The background to all this is the US’s unilateral decision in the early 200os to scrap the Anti Ballistic Missile Treaty, which has previously constrained the US from developing – or purporting to develop – anti ballistic missile systems. Contrary to US claims that this was intended to provide the US and its allies with a line of defence against missile attacks from Iran and North Korea, the true reason for scrapping the Anti Ballistic Missile Treaty was to put the US in a stronger position against China and Russia. President Putin said as much during the plenary session at the St. Petersburg International Economic Forum on 17th June 2016
Another, equally important, or perhaps, the most important issue is the unilateral withdrawal [of the US] from the ABM Treaty. The ABM Treaty was once concluded between the Soviet Union and the United States for a good reason. Two regions were allowed to stay – Moscow and the site of US ICBM silos.
The treaty was designed to provide a strategic balance in the world. However, they unilaterally quit the treaty, saying in a friendly manner, “This is not aimed against you. You want to develop your offensive arms, and we assume it is not aimed against us.”

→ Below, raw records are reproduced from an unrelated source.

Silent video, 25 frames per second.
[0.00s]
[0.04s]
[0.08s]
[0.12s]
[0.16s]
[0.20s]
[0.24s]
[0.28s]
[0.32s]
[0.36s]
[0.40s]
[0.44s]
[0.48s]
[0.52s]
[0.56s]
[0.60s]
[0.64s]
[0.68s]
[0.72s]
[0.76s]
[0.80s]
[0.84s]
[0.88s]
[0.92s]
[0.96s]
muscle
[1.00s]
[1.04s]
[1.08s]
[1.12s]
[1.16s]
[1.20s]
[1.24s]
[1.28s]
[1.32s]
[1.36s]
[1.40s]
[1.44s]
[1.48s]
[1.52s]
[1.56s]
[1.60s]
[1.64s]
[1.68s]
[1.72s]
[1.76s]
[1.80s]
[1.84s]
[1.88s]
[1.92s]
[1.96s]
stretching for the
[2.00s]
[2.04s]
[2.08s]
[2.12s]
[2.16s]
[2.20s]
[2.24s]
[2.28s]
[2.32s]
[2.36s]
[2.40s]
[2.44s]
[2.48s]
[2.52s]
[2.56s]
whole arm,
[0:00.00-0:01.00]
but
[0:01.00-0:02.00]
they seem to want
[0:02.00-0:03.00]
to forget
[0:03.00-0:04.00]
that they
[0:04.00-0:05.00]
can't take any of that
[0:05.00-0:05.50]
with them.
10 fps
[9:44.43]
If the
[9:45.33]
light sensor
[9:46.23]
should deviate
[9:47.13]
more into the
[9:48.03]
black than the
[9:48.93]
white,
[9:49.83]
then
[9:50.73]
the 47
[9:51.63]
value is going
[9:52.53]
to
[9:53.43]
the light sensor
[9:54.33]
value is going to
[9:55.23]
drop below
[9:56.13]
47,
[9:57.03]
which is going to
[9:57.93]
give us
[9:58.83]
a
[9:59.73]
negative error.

You know why they said so? It is simple: nobody expected Russia in the early 2000s, when it was struggling with its domestic problems, torn apart by internal conflicts, political and economic problems, tortured by terrorists, to restore its defence sector. Clearly, nobody expected us to be able to maintain our arsenals, let alone have new strategic weapons. They thought they would build up their missile defence forces unilaterally while our arsenals would be shrinking.

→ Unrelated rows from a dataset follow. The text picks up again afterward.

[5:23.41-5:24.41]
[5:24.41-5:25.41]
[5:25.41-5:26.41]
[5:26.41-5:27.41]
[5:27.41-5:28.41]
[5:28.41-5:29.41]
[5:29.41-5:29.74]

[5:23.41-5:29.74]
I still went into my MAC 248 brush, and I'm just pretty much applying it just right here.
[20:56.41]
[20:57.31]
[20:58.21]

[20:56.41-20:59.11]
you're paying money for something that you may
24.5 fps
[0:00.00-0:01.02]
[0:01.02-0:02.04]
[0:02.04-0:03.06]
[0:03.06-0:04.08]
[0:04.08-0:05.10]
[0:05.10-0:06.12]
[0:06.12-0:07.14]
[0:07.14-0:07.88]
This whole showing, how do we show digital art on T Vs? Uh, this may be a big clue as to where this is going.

All of this was done under the pretext of combatting the Iranian nuclear threat. What has become of the Iranian nuclear threat now? There is none, but the project continues. This is the way it is, step by step, one after another, and so on.

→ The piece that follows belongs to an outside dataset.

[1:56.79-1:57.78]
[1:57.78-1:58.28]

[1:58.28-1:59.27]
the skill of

That these deployments of US anti ballistic missile interceptors Romania and Poland and of THAAD in South Korea are intended as part of a strategy for the US to achieve military superiority over China and Russia is shown by the dismay in the US at the prospect of North Korea acquiring an intercontinental ballistic missile. Obviously the US does not feel that its defence against such a North Korean intercontinental ballistic missile has been secured by THAAD. That is why it is currently pulling all the stops to prevent it appearing.
This in turn points to how dangerous deployments of systems like THAAD ultimately are. The Chinese and the Russians will not only feel threatened by them, but will of course take steps to counter them. The nuclear arms race, which in the 1980s and 1990s seemed to be running down, will thereby accelerate, with the US in turn taking steps to counter the steps the Chinese and the Russians are taking. Already the US is complaining angrily that the Russians are breaching the Intermediate Nuclear Forces Treaty even though it was its decision to scrap the Anti Ballistic Missile Treaty and to position anti ballistic missile systems in Romania and Poland that got the nuclear arms race between the US and Russia restarted. The same is now bound to happen between China and the US in the Far East. In the meantime reaction times have been radically shortened, reducing the time to correct things if they go wrong.
Worryingly all this is happening with barely any public discussion. My impression is that even in Washington there are many policy makers who have not fully grasped what is happening.
In the short term what this means is that whereas during the Cold War the US was engaged in a single arms race against the USSR, today it risks becoming drawn into two parallel arms races at both the eastern and the western ends of the Eurasian continent against China and Russia, whose aggregate resources are greater than its own. In the longer term the risk of a catastrophic nuclear war has increased.